Quand Londres refusait d’indemniser un héros de « La grande évasion »
Le ministère des Affaires étrangères a estimé que Bertram "Jimmy" James n'a pas subi de traitement "inhumain et dégradant"
Un des héros de « La grande évasion », épisode épique de la Seconde Guerre mondiale, s’était vu, dans un premier temps, refuser une compensation par le gouvernement britannique au motif qu’il n’avait pas assez souffert, révèle jeudi un document déclassifié des archives nationales.
Le lieutenant britannique Bertram « Jimmy » James faisait partie du groupe de prisonniers qui avait tenté de s’évader, le 24 mars 1944, du camp Stalag Luft III de Sagan, dans l’actuelle Pologne, en empruntant des tunnels, une opération immortalisée par le film « La Grande Evasion » (1963) avec Steve McQueen.
Au total, 76 prisonniers avaient pu sortir, mais 73 d’entre eux avaient été recapturés, dont le lieutenant James, et 50 fusillés sur ordre d’Hitler.
Bertram James avait lui été transféré au camp de concentration de Sachsenhausen, au nord de Berlin. « On m’a mis à l’isolement pendant cinq mois, de même que quatre autres officiers britanniques », raconte-t-il dans un document rendu public par les archives nationales.
« Durant tout ce temps, j’étais sous la menace d’être exécuté ce qui, peut-on dire, est pour le moins perturbant », ajoute-t-il.

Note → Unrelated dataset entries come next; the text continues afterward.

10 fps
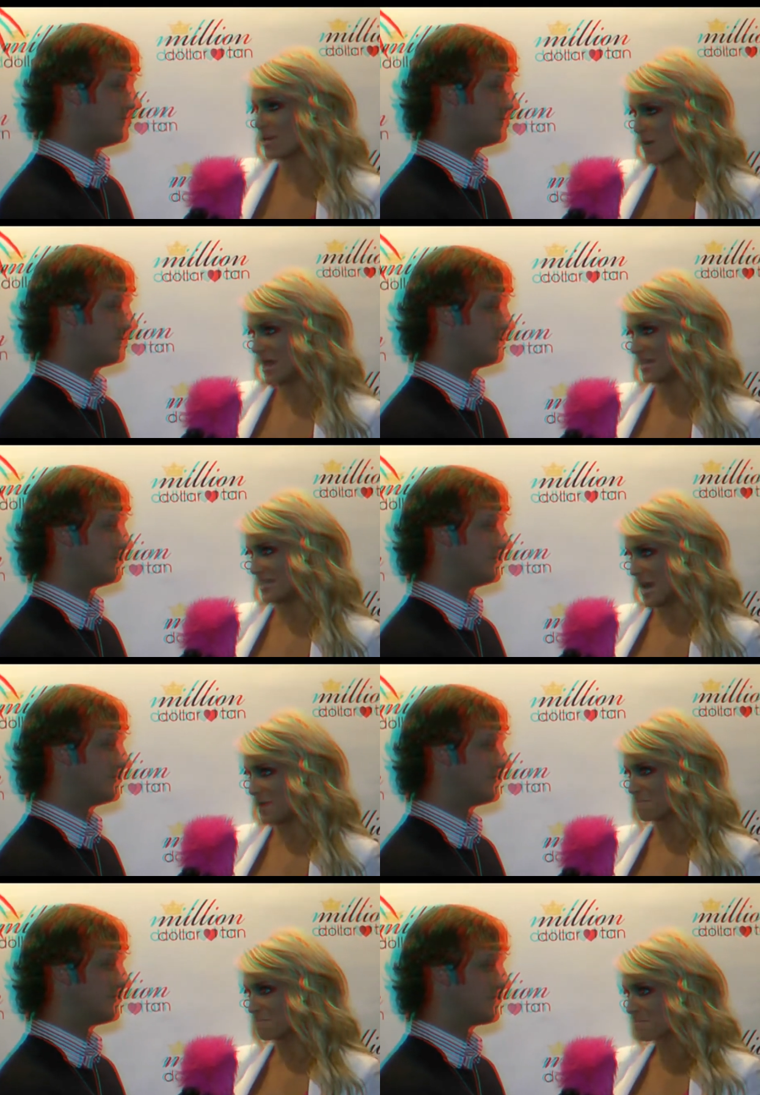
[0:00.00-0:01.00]
Speaker 1: Cabana
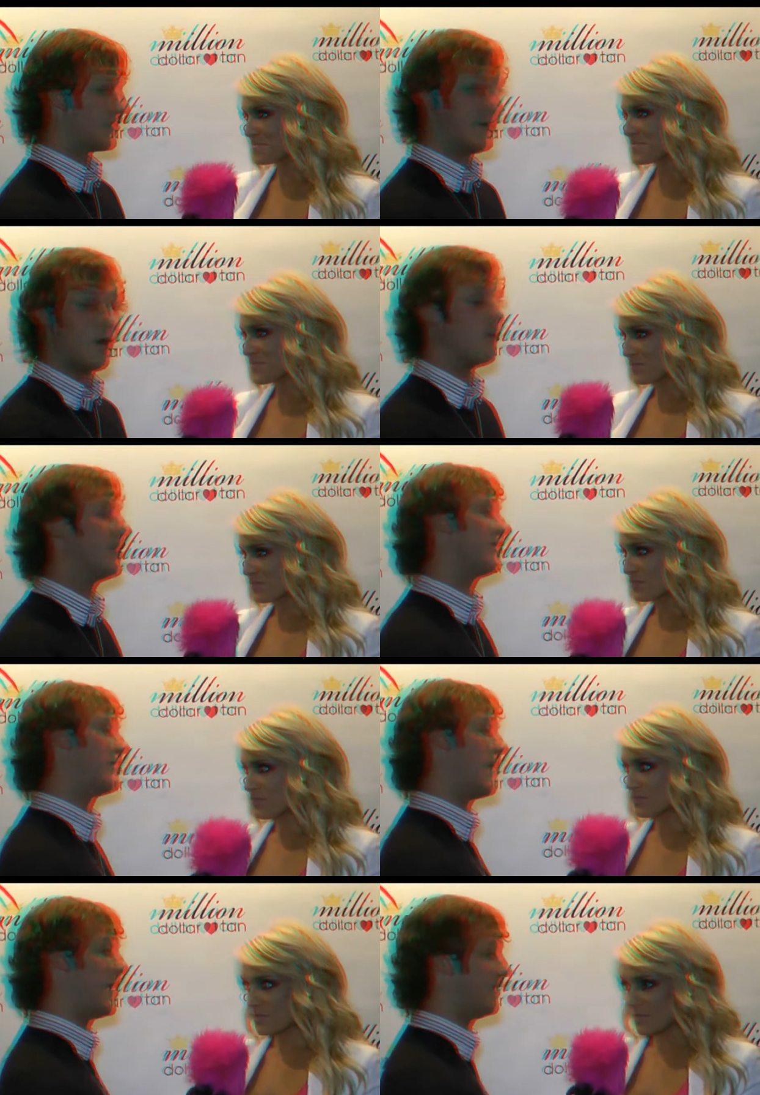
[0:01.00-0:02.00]
Tan.
Speaker 2: Now, what is
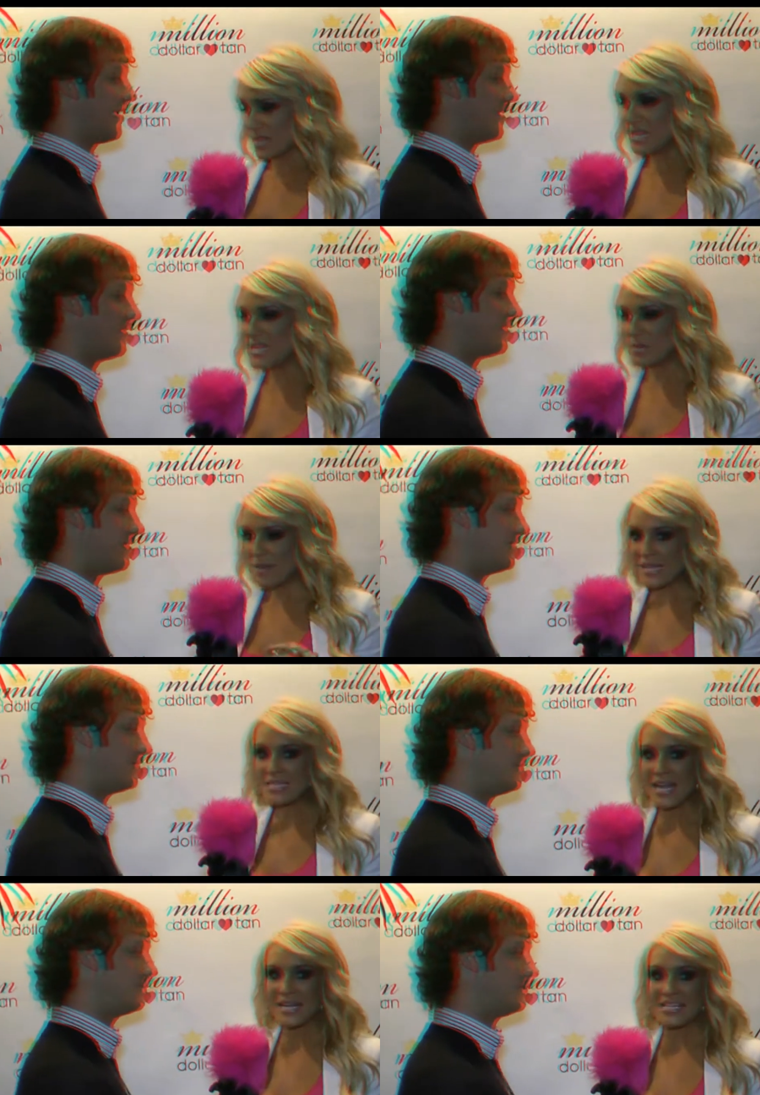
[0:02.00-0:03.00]
Cabana Tan?
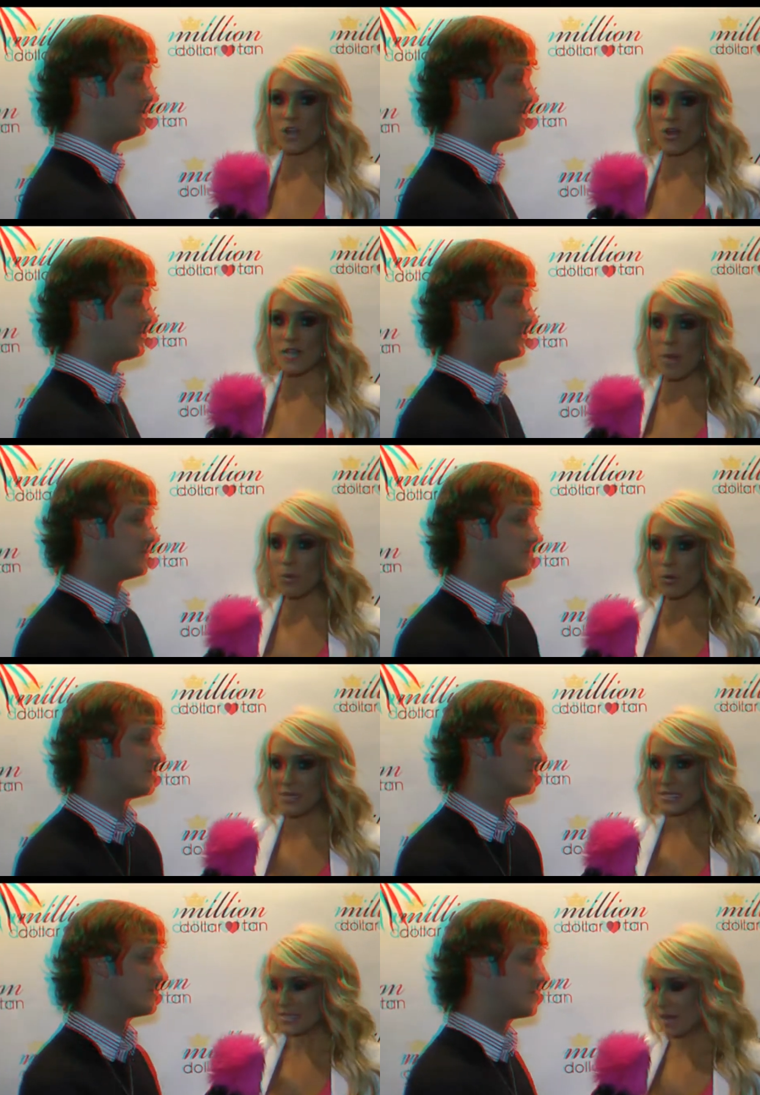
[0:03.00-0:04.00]
Cabana
Speaker 1: Tan is our number
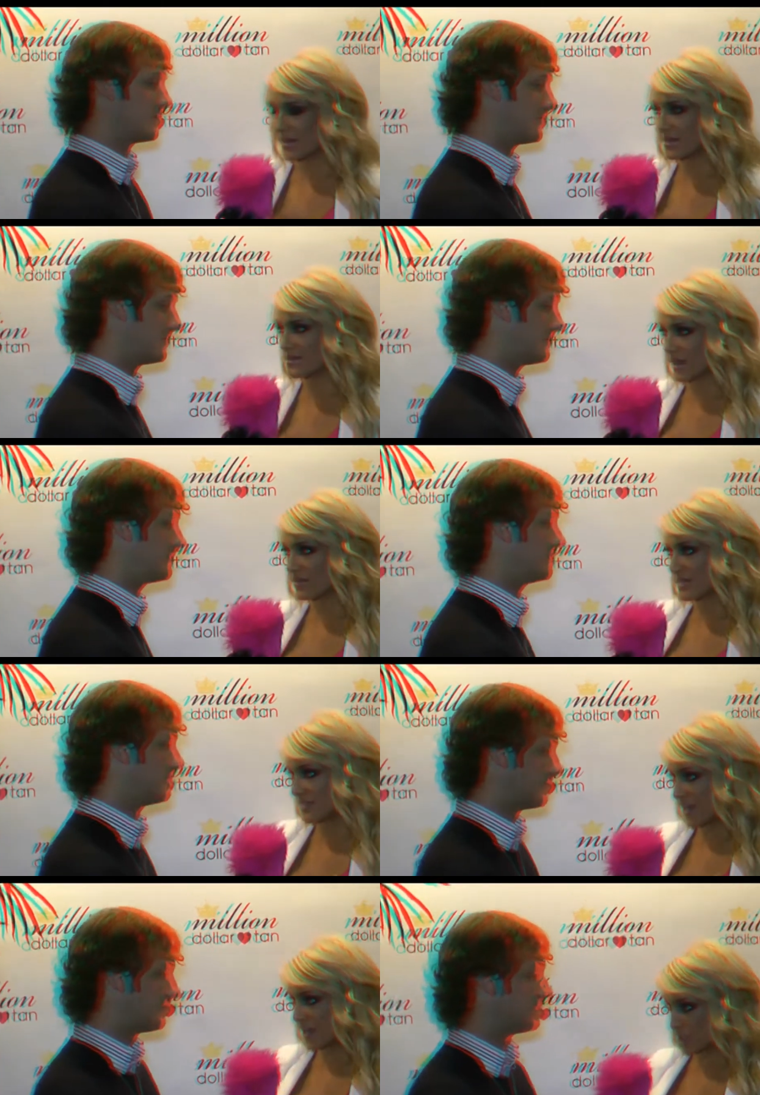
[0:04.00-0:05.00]
one selling sunless
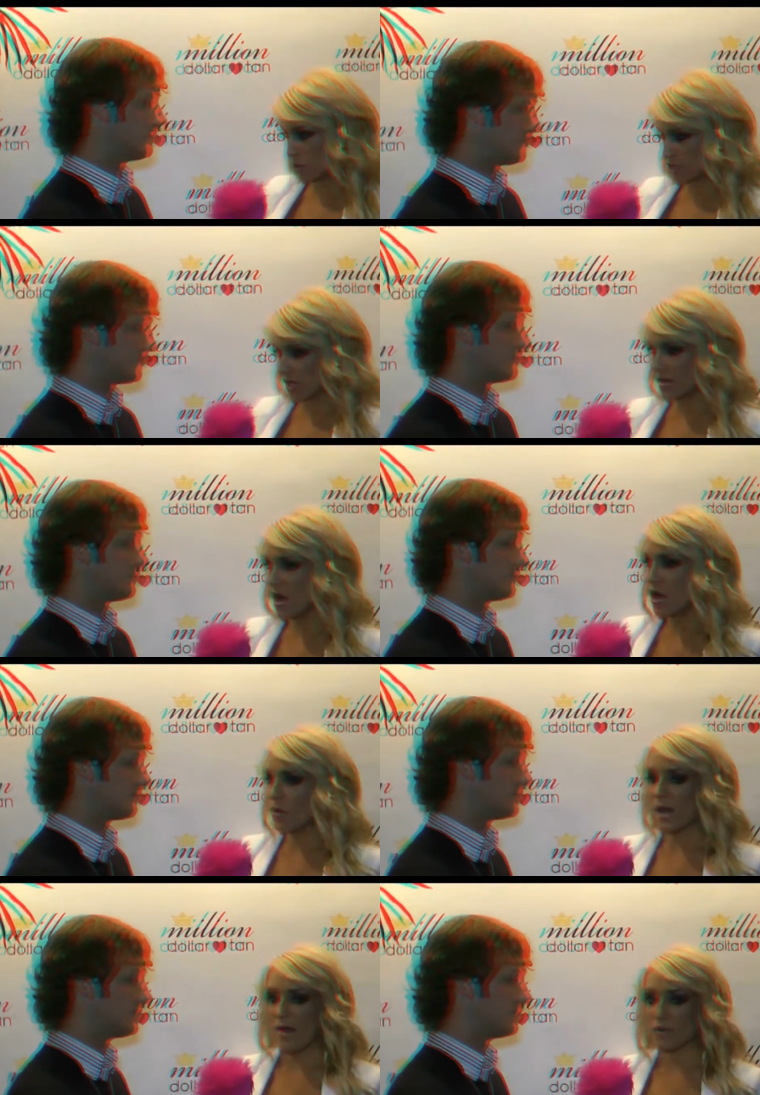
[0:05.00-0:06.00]
tanning lotion.
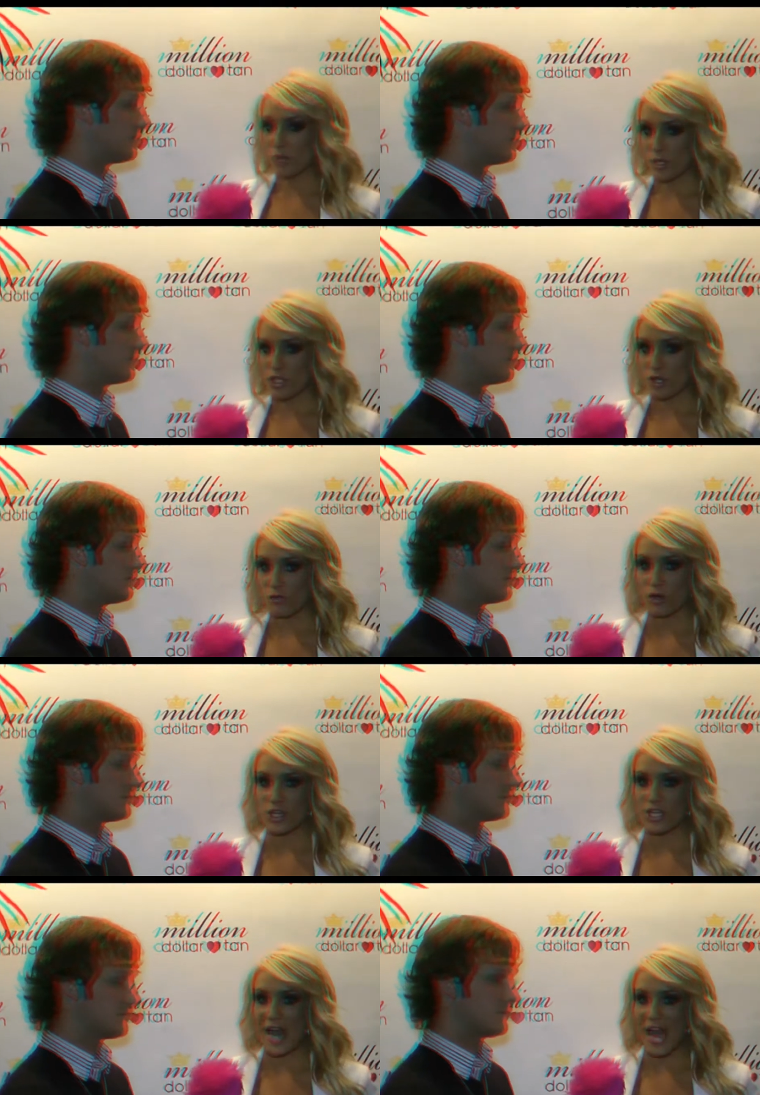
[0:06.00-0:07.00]
We have an original
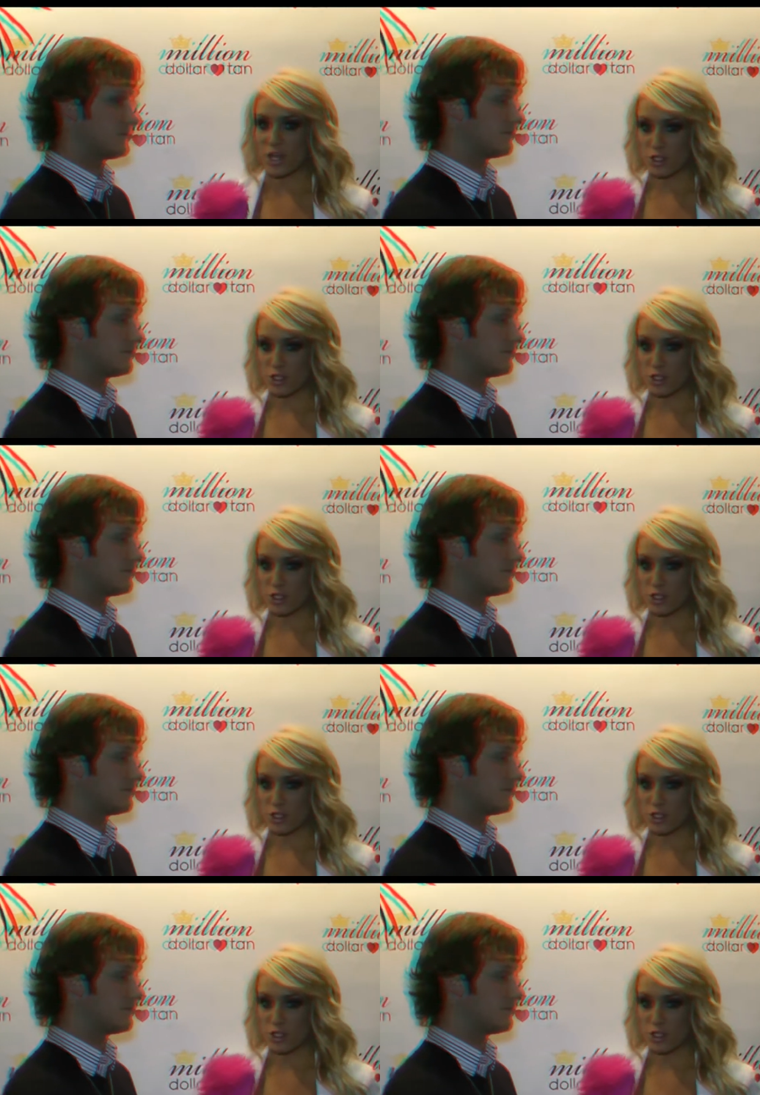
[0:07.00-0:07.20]
version and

Une vingtaine d’années après sa libération, le lieutenant James adresse au gouvernement britannique une demande d’indemnité, mais se voit adresser une fin de non-recevoir.
« Votre dossier a été étudié très attentivement mais j’ai le regret de vous annoncer que votre demande ne peut pas être validée », lui répond en août 1965 le ministère des Affaires étrangères.
Raison invoquée : le militaire n’a pas subi le traitement « inhumain et dégradant d’un véritable camp de concentration ».
« Déçu », l’officier prend alors la plume pour relater, dans une réponse détaillée au gouvernement, comment il a été interrogé et torturé au cours de sa détention.
Mais las, l’administration reste inflexible et souligne à nouveau que sa détention n’a « en rien été comparable » à celles des prisonniers des camps de la mort.
Il faudra attendre qu’une enquête parlementaire décide en 1968 d’indemniser les survivants de Sachsenhausen pour qu’il reçoive finalement 1 192 livres, soit l’équivalent de 18 500 livres (environ 23 400 euros) aujourd’hui.
L’histoire du lieutenant James fait partie des centaines de dossiers d’indemnisation déposés par les victimes des persécutions nazies et leurs familles rendus publiques par les archives nationales, qui doit encore en déclassifier plus de 3 000 d’ici le printemps 2017.
Après la Seconde Guerre mondiale, le gouvernement britannique avait accepté 1 015 demandes de compensation sur les quelque 4 000 formulées au total.